WORK ITEM => Extract the run of lines that starts at the top of the records below and ends at the line with "[5:13.11-5:18.96]", keeping both ends and excluding pictures.

DATA UNDER STUDY =>
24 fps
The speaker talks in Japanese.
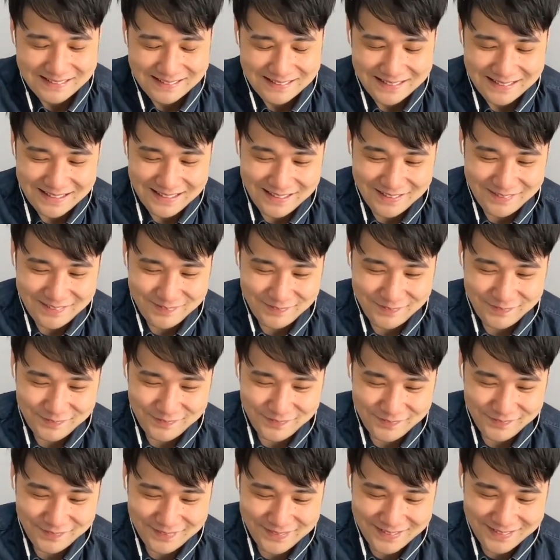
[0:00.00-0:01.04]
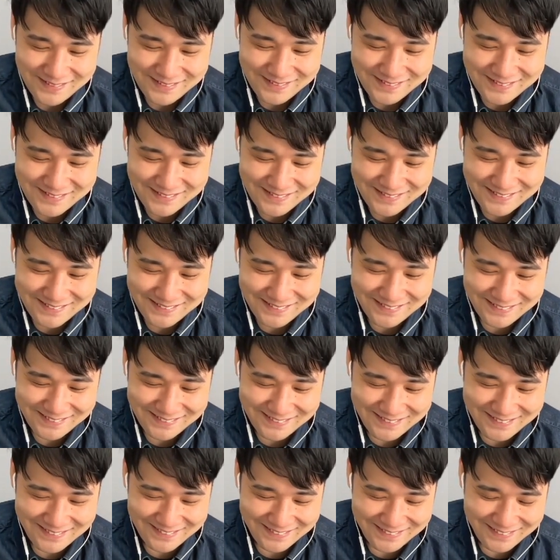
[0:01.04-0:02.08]
エルフの剣士
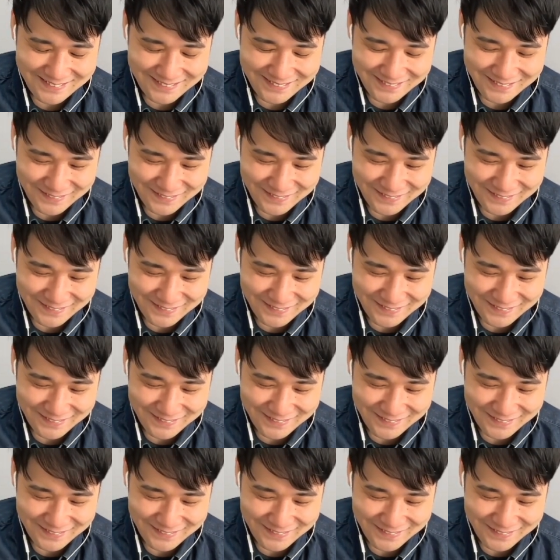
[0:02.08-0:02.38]
かー。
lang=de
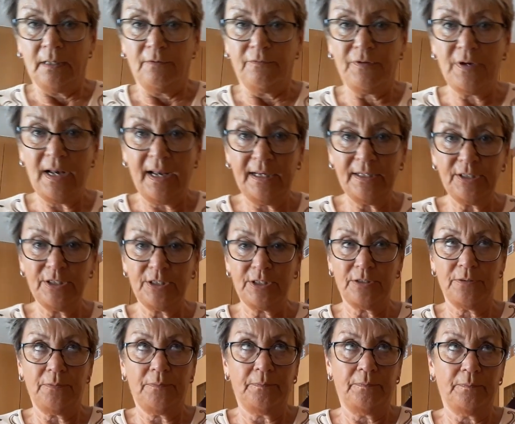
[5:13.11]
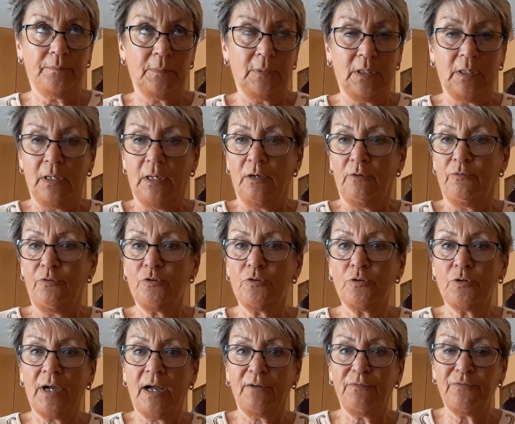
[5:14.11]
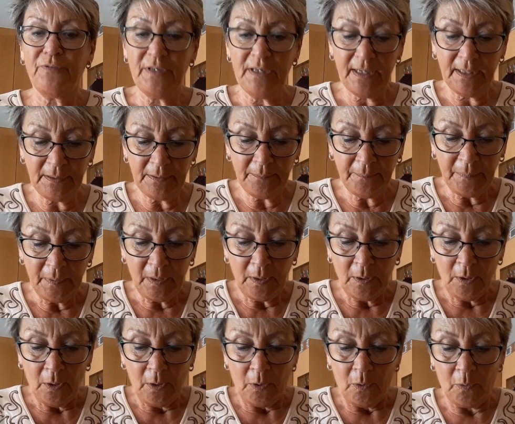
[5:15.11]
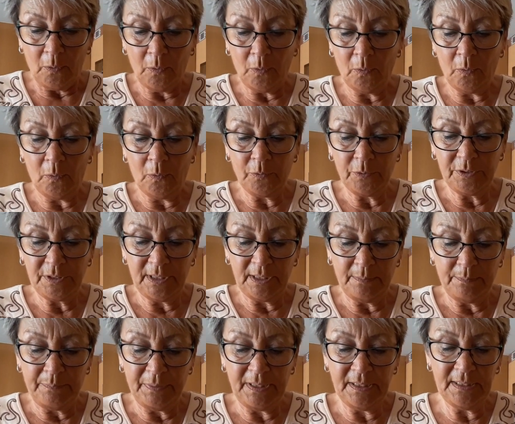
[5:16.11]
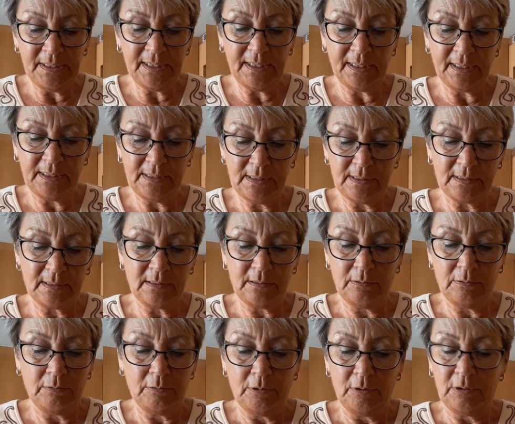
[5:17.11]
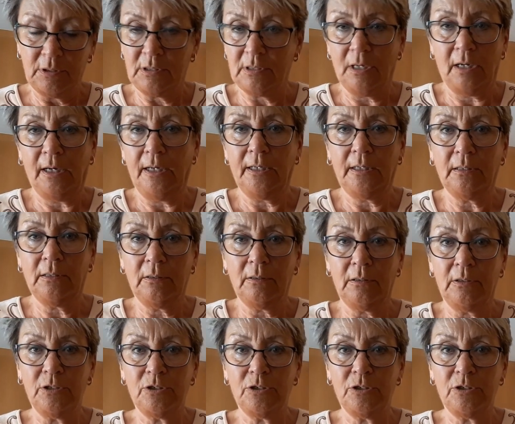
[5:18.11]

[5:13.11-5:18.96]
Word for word: vielleicht fotografieren und in Pinterest zeigen.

SOLUTION TO THIS TASK =>
24 fps
The speaker talks in Japanese.
[0:00.00-0:01.04]
[0:01.04-0:02.08]
エルフの剣士
[0:02.08-0:02.38]
かー。
lang=de
[5:13.11]
[5:14.11]
[5:15.11]
[5:16.11]
[5:17.11]
[5:18.11]

[5:13.11-5:18.96]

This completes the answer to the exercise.